Hi Per,
I didn't try to compile with the version of Python you are using, but you
can try to change this condition in configure.ac to do so.
Cheers,
Miquel.
2014-02-20 10:19 GMT+01:00 Per Tunedal <[email protected]>:
> Hi Miquel,
> Thanks for your thorough answer.
>
> I've tried ./autogen.sh
> I had to install httrack, but then got:
> checking for a Python interpreter with version >= 2.7... none
> configure: error: You don't have Python 2.7 or later installed.
>
> Is it really necessary to update Python?
>
> It appears that the configure script demands Python >= 2.7 In Debian
> Squeeze Pyhton 2.6.6 is the default.
> I'm afraid of messing things up if I install Python manually, and not with
> Synaptic. Lots of things depend on Python.
>
> And upgrading to Debian Wheezy might fuzz things up as well ...
>
> Yours,
> Per Tunedal
>
>
> On Wed, Feb 19, 2014, at 9:58, Miquel Esplà wrote:
>
> Hi Per,
>
> 2014-02-18 21:37 GMT+01:00 Per Tunedal <[email protected]>:
>
> Hi Miquel,
> thank you. Looks like a good approach.
>
> Looking at the script:
> It runs GIZA++ in both directions to begin with? I just have to supply the
> bitext files?
>
>
> Yes, you only need to provide the bitext files compressed with gzip.
>
>
>
> But the script have some trouble finding the GIZA++ files:
> per@Pers-debian:~/script$ sh bitextor-builddics.in sv fr
> "/home/per/corpora/OpenOffice3.fr-sv.sv" "/home/per/corpora/
> OpenOffice3.fr-sv.fr"
> "/home/per/block_world_corpus/GIZA++_wordlists/bitextor/OpenOffice3.gizadict.sv-fr"

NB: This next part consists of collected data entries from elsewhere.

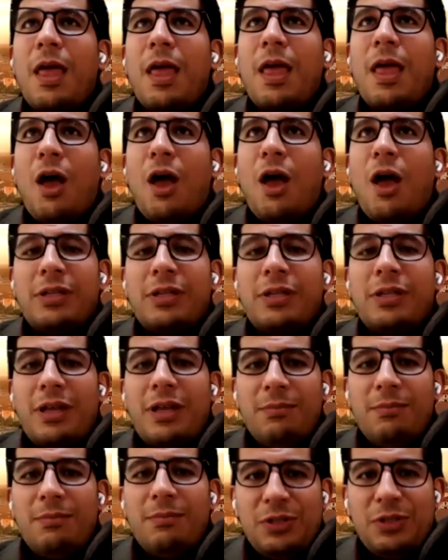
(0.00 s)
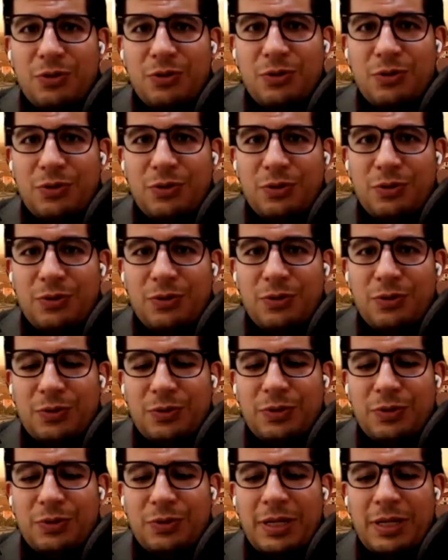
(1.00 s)
what comes to
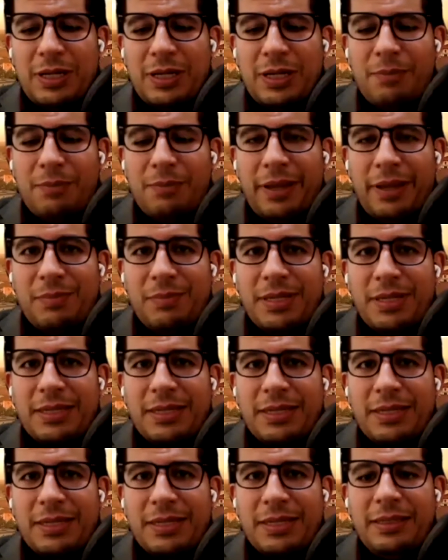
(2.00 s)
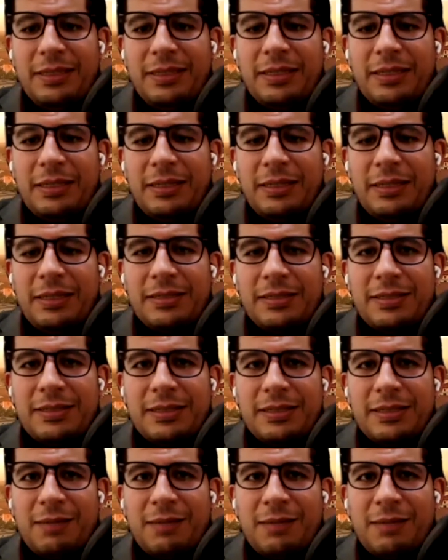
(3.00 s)
mind immediately is
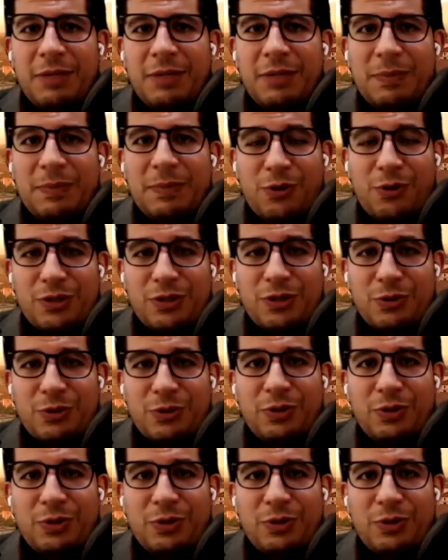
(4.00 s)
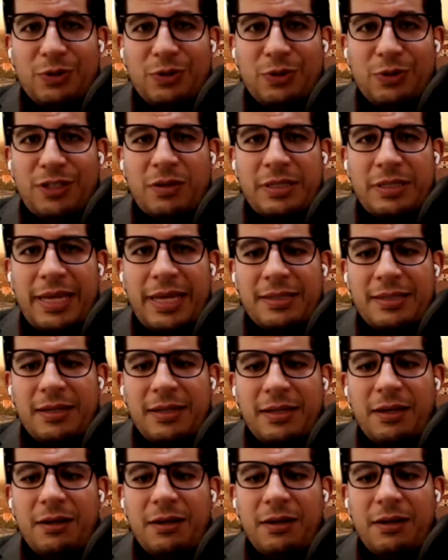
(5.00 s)
maybe we'll focus only on the Egyptian
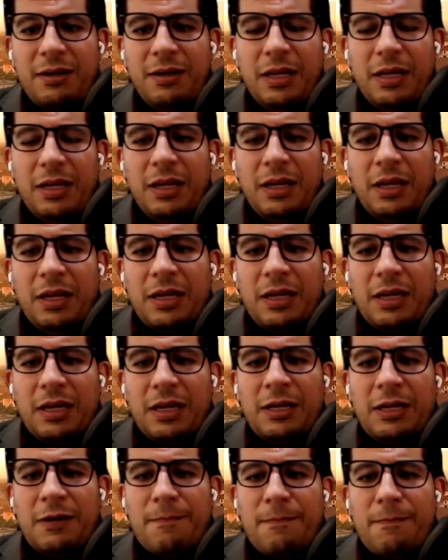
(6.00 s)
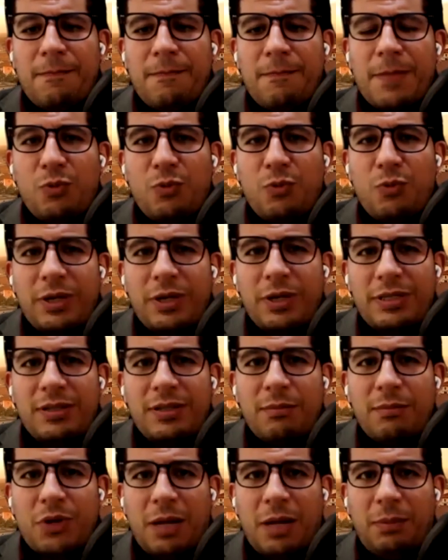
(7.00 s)
context here. There was
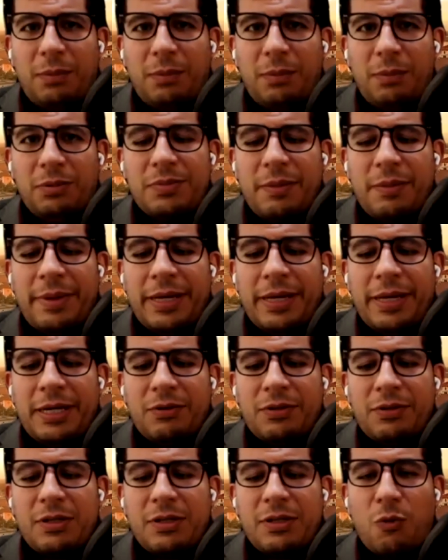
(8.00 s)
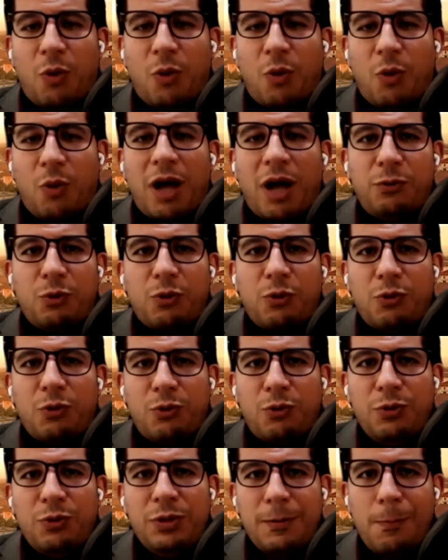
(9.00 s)
some problems about waqf
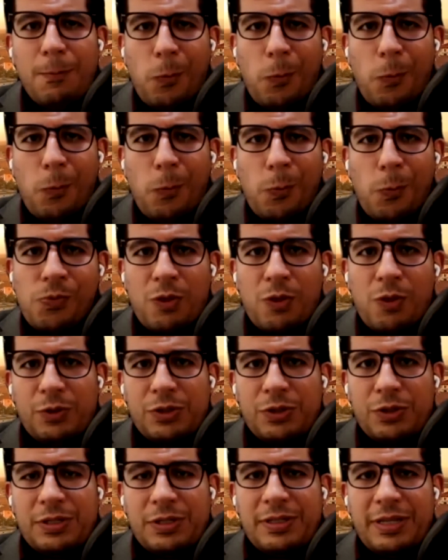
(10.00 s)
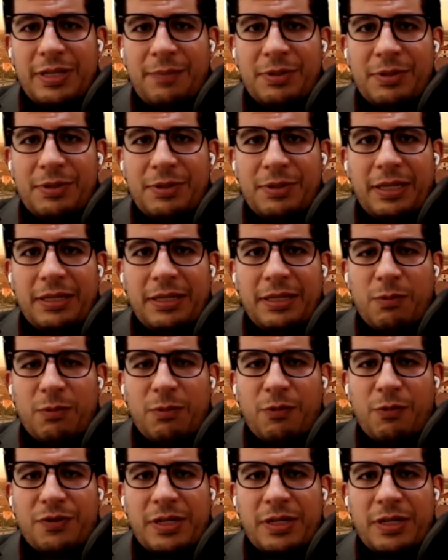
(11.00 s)
al-nuqud, which is a particular
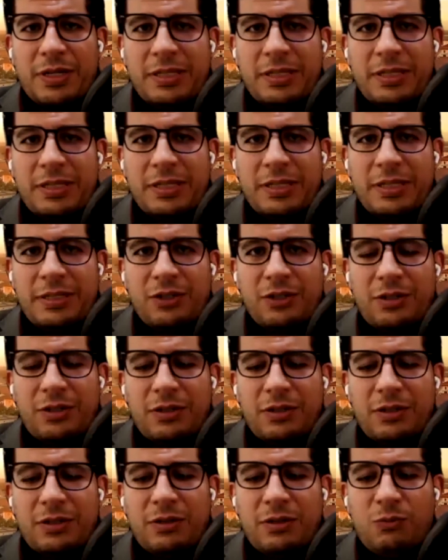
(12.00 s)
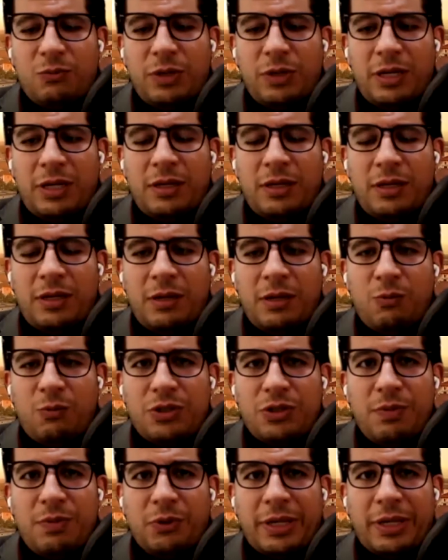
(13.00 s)
type of transaction in which
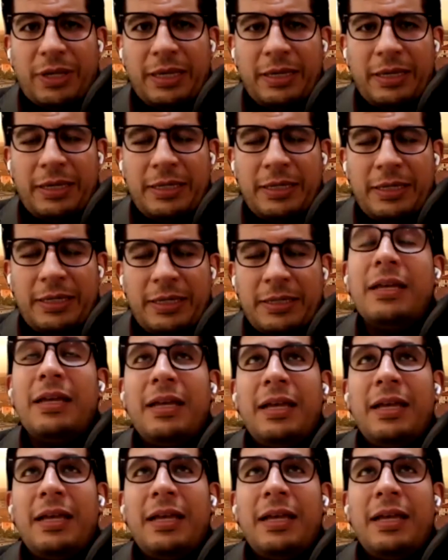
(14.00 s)
people can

> TOKENISING THE CORPUS...
> Can't open perl script "__PREFIX__/share/bitextor/utils/tokenizer.perl":
> Filen eller katalogen finns inte
> gzip: /home/per/corpora/OpenOffice3.fr-sv.sv: not in gzip format
> Can't open perl script "__PREFIX__/share/bitextor/utils/tokenizer.perl":
> Filen eller katalogen finns inte
> gzip: /home/per/corpora/OpenOffice3.fr-sv.fr: not in gzip format
> LOWERCASING THE CORPUS...
> FILTERING OUT TOO LONG SENTENCES...
> FORMATTING THE CORPUS FOR PROCESSING...
> mv: kan inte ta status på
> "/tmp/tempcorpuspreproc.QP7LM/corpus.clean.sv_corpus.clean.fr.snt": Filen
> eller katalogen finns inte
> mv: kan inte ta status på
> "/tmp/tempcorpuspreproc.QP7LM/corpus.clean.fr_corpus.clean.sv.snt": Filen
> eller katalogen finns inte
> mv: kan inte ta status på
> "/tmp/tempcorpuspreproc.QP7LM/corpus.clean.sv.vcb": Filen eller katalogen
> finns inte
> mv: kan inte ta status på
> "/tmp/tempcorpuspreproc.QP7LM/corpus.clean.fr.vcb": Filen eller katalogen
> finns inte
> BUILDING WORD CLASSES FOR IMPROVING ALIGNMENT...
> CHECKING COOCURRENCE OF WORDS IN THE CORPUS...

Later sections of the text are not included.